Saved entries
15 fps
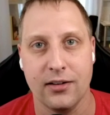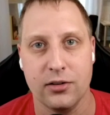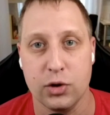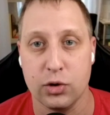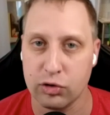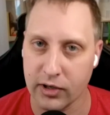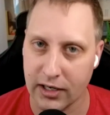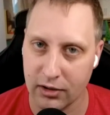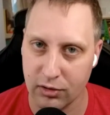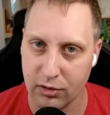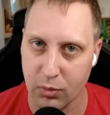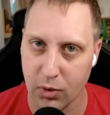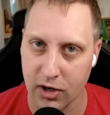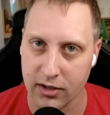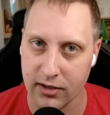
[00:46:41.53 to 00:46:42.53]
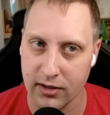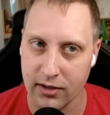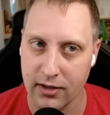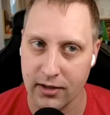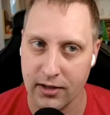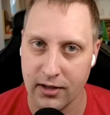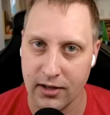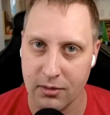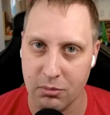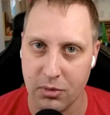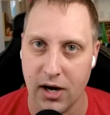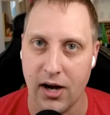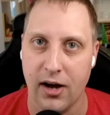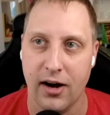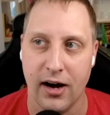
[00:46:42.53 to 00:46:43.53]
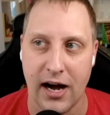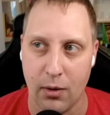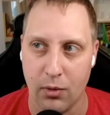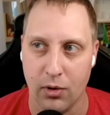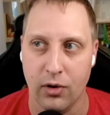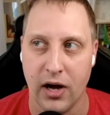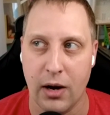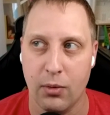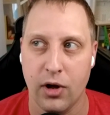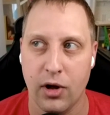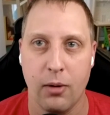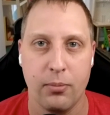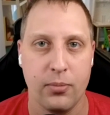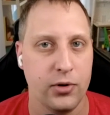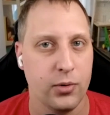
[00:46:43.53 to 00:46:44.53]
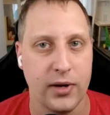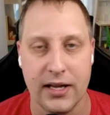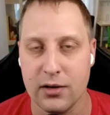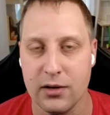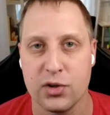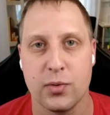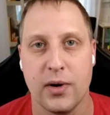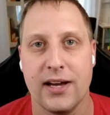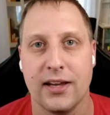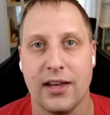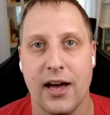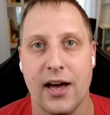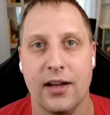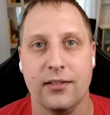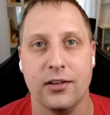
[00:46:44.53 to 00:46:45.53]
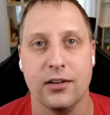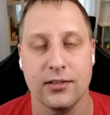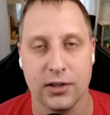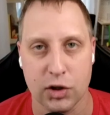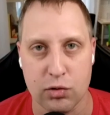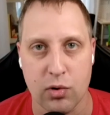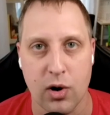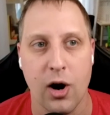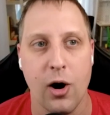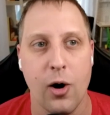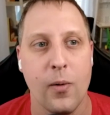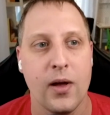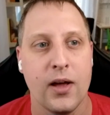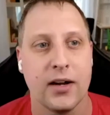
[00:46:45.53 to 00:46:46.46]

You still got to do the work, but I will I will help you any which way I can to to grow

Your assignment | Give back the entries verbatim. Do not include any picture.

Response below |
15 fps
[00:46:41.53 to 00:46:42.53]
[00:46:42.53 to 00:46:43.53]
[00:46:43.53 to 00:46:44.53]
[00:46:44.53 to 00:46:45.53]
[00:46:45.53 to 00:46:46.46]

You still got to do the work, but I will I will help you any which way I can to to grow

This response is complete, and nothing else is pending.